Eram os tempos do rei Henri ii , o perseguidor dos protestantes huguenotes, e a França, apesar de dividida por guerras religiosas, desejava também partilhar das riquezas austrais. Uma das estratégias foi fazer crescer a amizade entre nativos e franceses. Com isso, o comércio de produtos entre ambos os lados do Atlântico passou a se intensificar, o que muito incomodava Portugal.
Em 1551, Henri ii enviou o cartógrafo Le Testu para fazer uma viagem de reconhecimento do que é hoje o litoral brasileiro. Porém, seria apenas com Villegagnon que a França tentaria dar um passo certeiro quanto a colonizar os novos territórios.
Antes do início da corajosa empreitada, o sacerdote André Thevet e o aventureiro Hans Staden passaram a Villegagnon informações sobre o melhor lugar para se estabelecer um ponto de defesa e para se ter uma cabeça de ponte no vastíssimo litoral coberto por matas fechadas e povoado por índios temíveis.

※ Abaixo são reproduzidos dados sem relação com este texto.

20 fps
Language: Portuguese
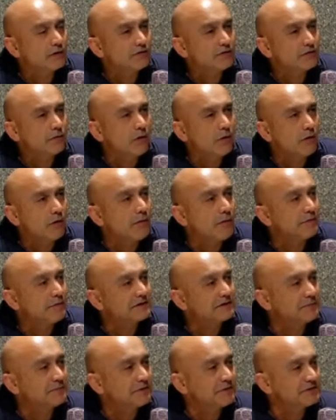quer dizer, não há uma
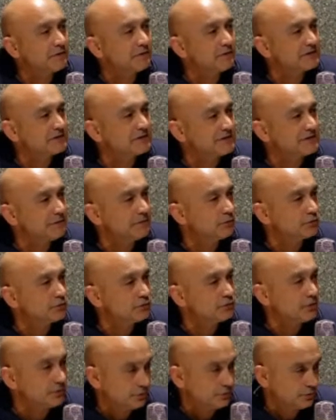participação massiva
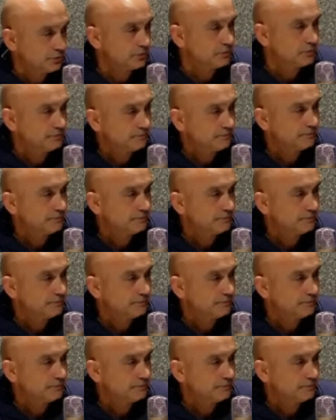dos sócios.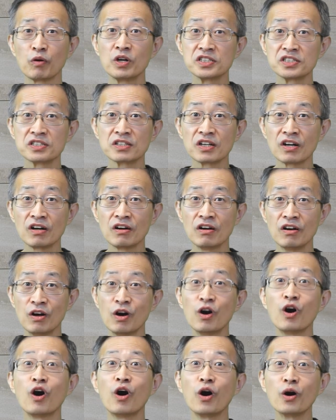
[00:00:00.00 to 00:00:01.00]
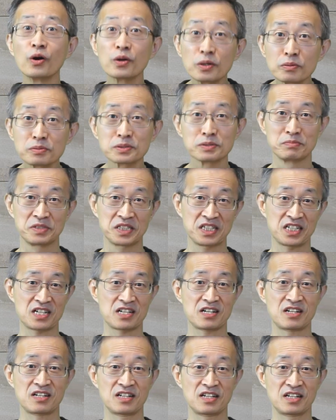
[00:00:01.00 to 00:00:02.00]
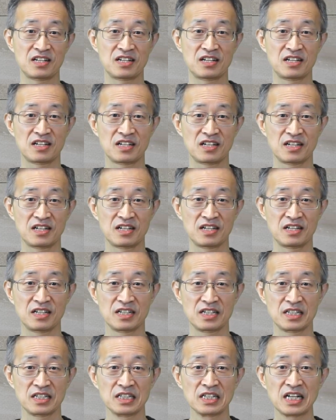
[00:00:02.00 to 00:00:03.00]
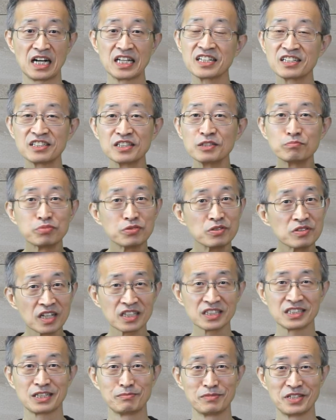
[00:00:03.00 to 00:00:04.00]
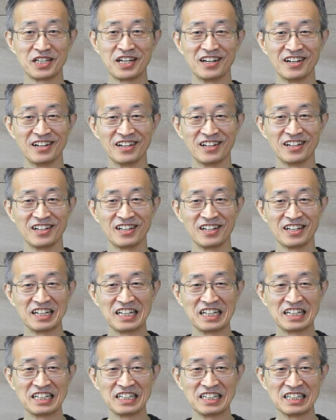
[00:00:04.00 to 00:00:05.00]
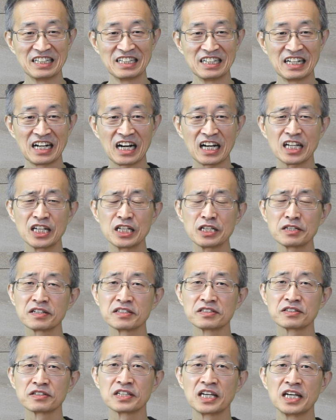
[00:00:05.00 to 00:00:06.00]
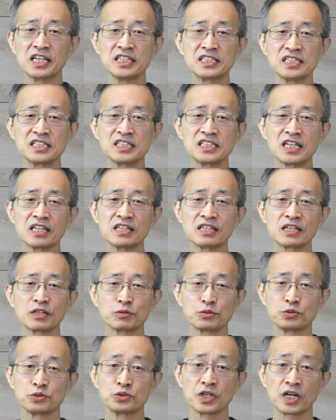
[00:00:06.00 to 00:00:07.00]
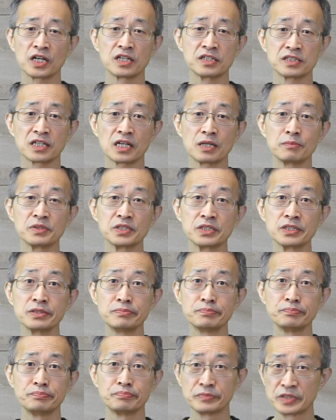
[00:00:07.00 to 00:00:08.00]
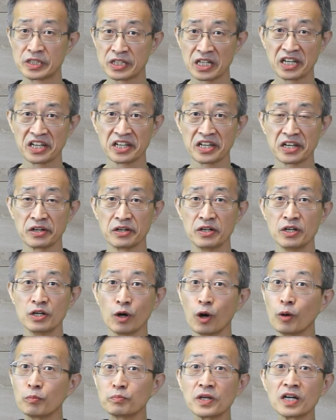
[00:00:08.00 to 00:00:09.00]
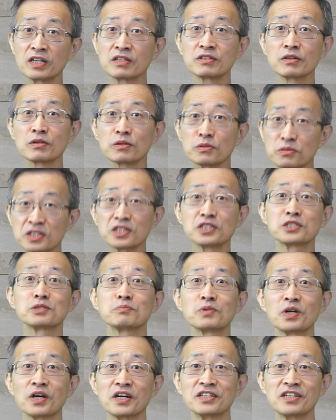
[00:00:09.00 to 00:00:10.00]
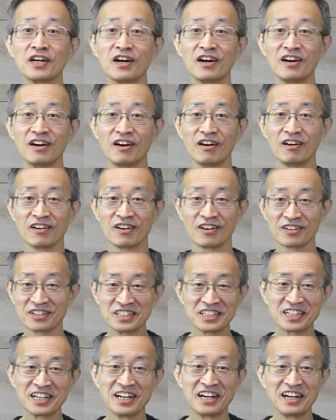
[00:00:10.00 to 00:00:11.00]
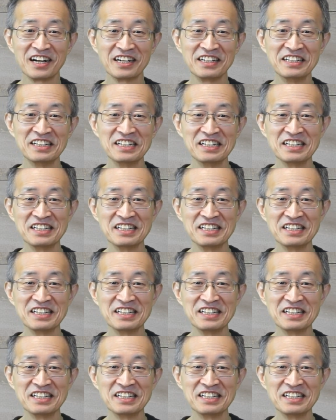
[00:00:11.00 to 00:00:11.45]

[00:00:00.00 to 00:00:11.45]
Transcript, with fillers: 훨씬 더 어렵습니다. 아니, 그건 불가능합니다. 하나님께서 계시지 않다고 주장하는 사람들은 이렇게 얘기해요. 없다는 걸 어떻게 증명하냐. 그러니까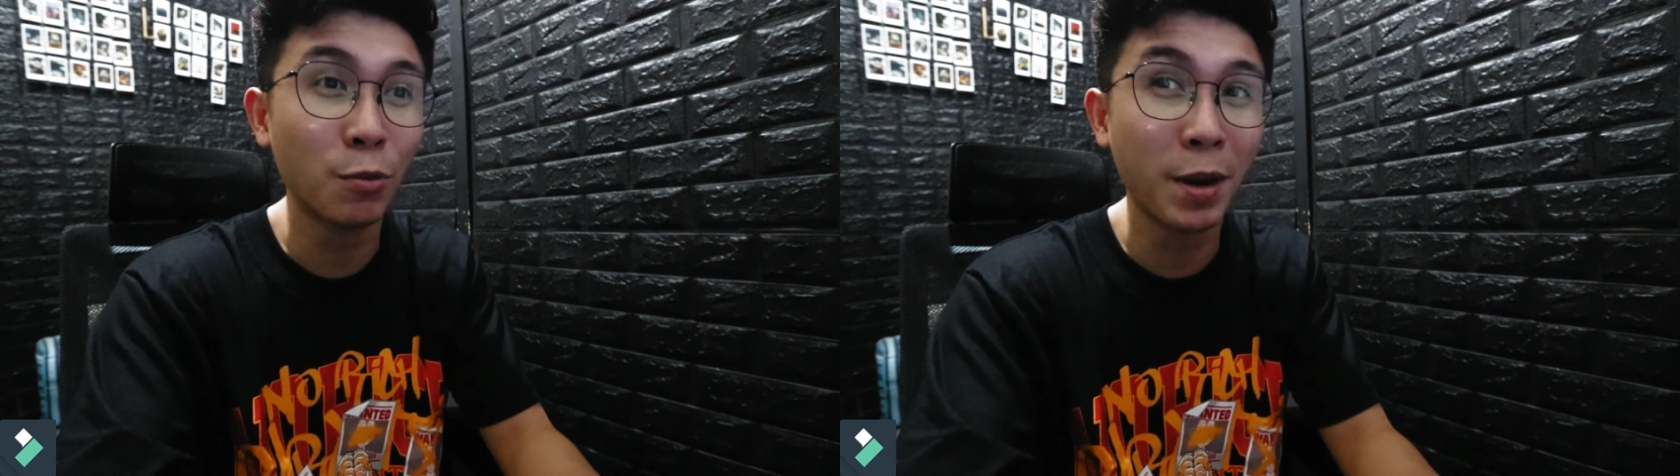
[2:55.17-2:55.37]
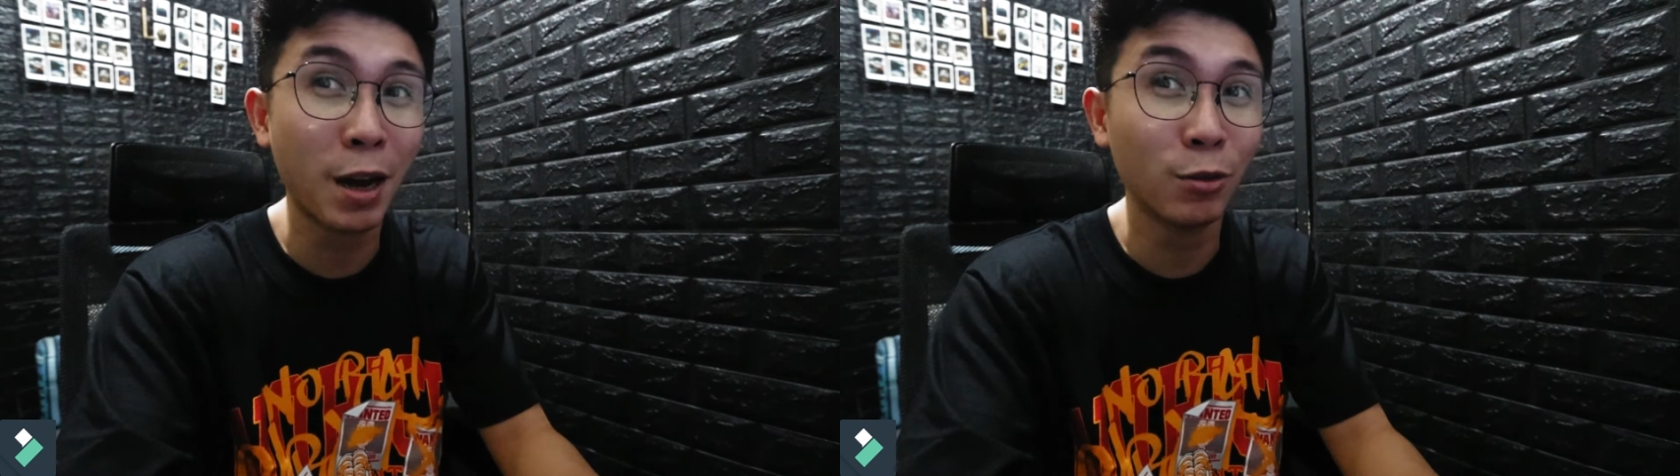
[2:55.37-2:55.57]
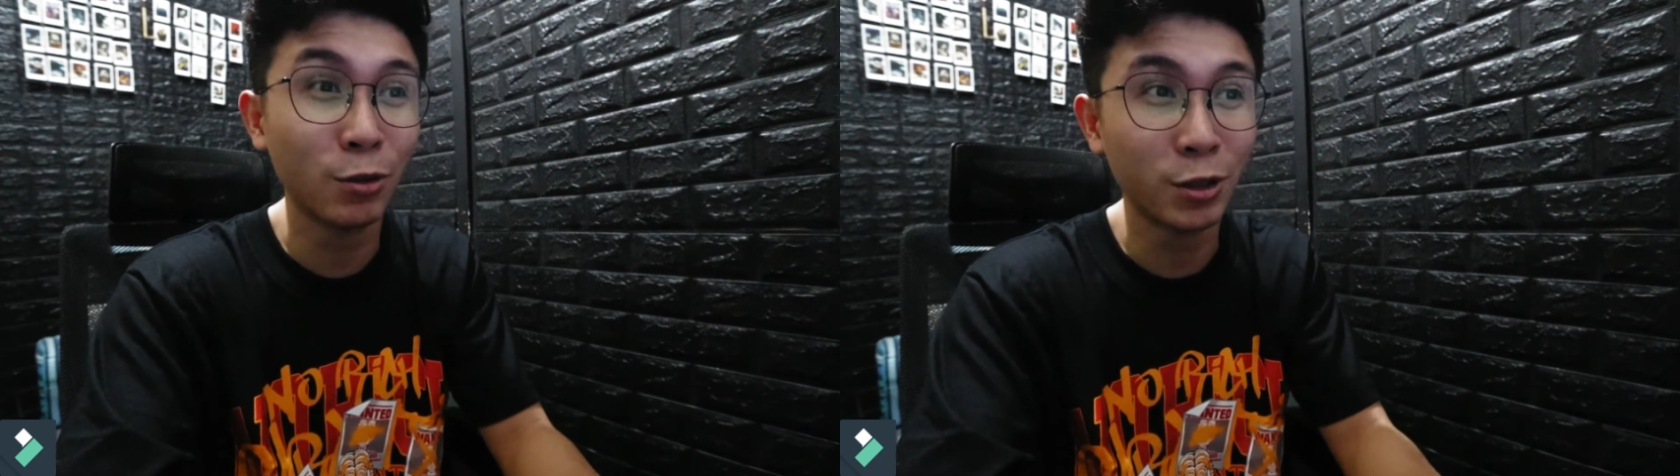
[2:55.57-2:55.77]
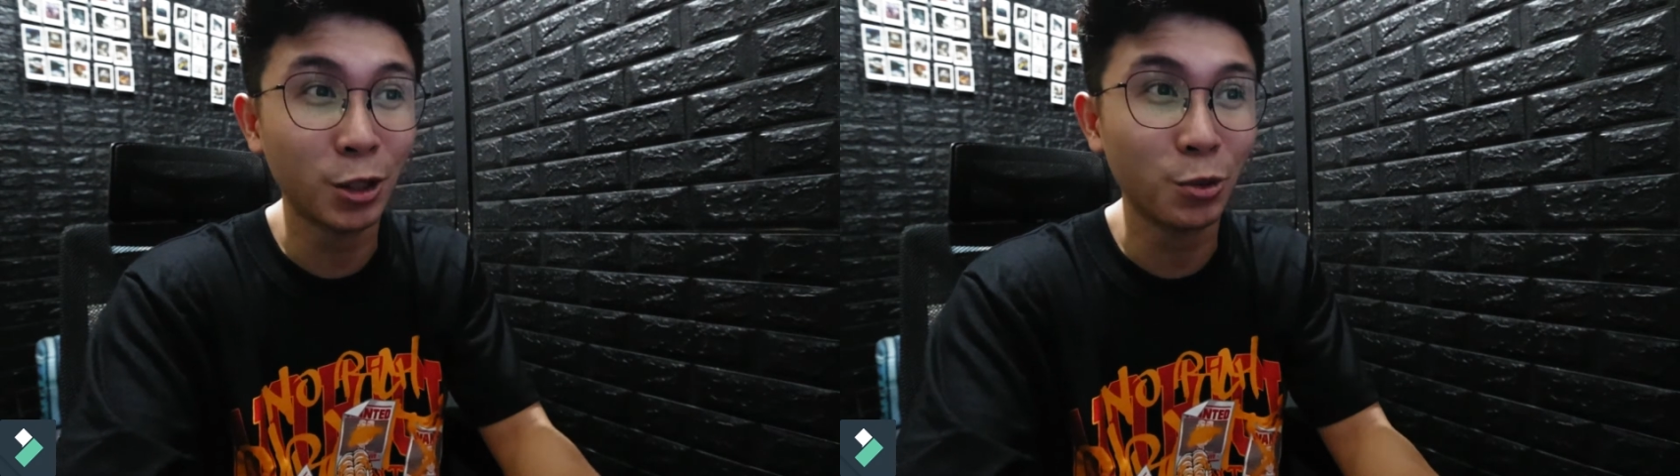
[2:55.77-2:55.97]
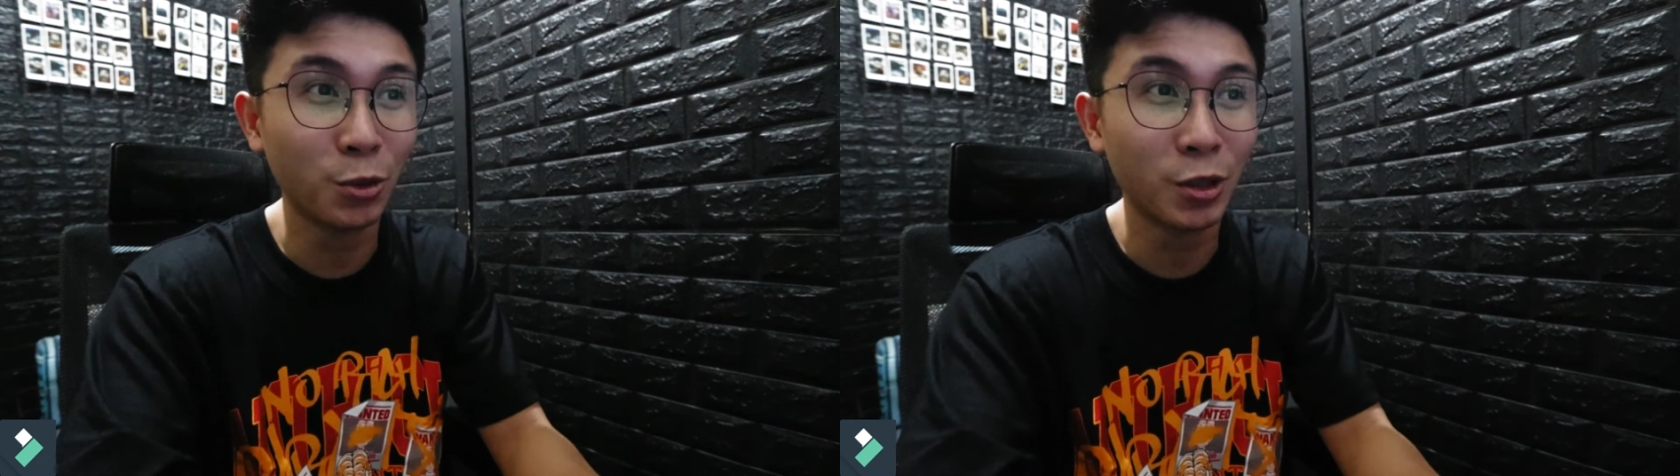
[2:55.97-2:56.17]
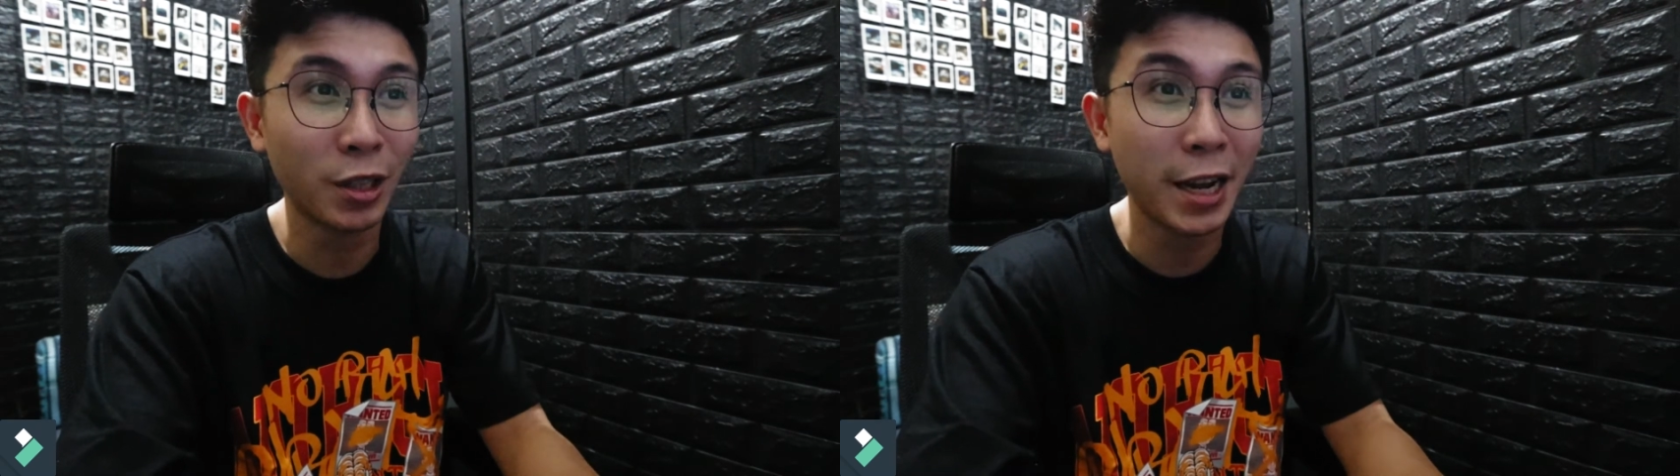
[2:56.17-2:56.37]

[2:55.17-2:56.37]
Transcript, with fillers: ng paa ko dun sa shoes.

Staden, famoso na Europa como o mercenário que havia sido refém por nove meses dos tupinambás, conseguiu regressar à sua terra de origem e certamente tinha acumulado muita experiência no convívio com aqueles indígenas antropófagos. As sugestões de uma boa terra para povoamento, tanto feitas por Thevet quanto por Staden, coincidiam com uma certa bela baía de águas calmas e bem azuis, cerca de duzentos quilômetros ao sul de Cabo Frio.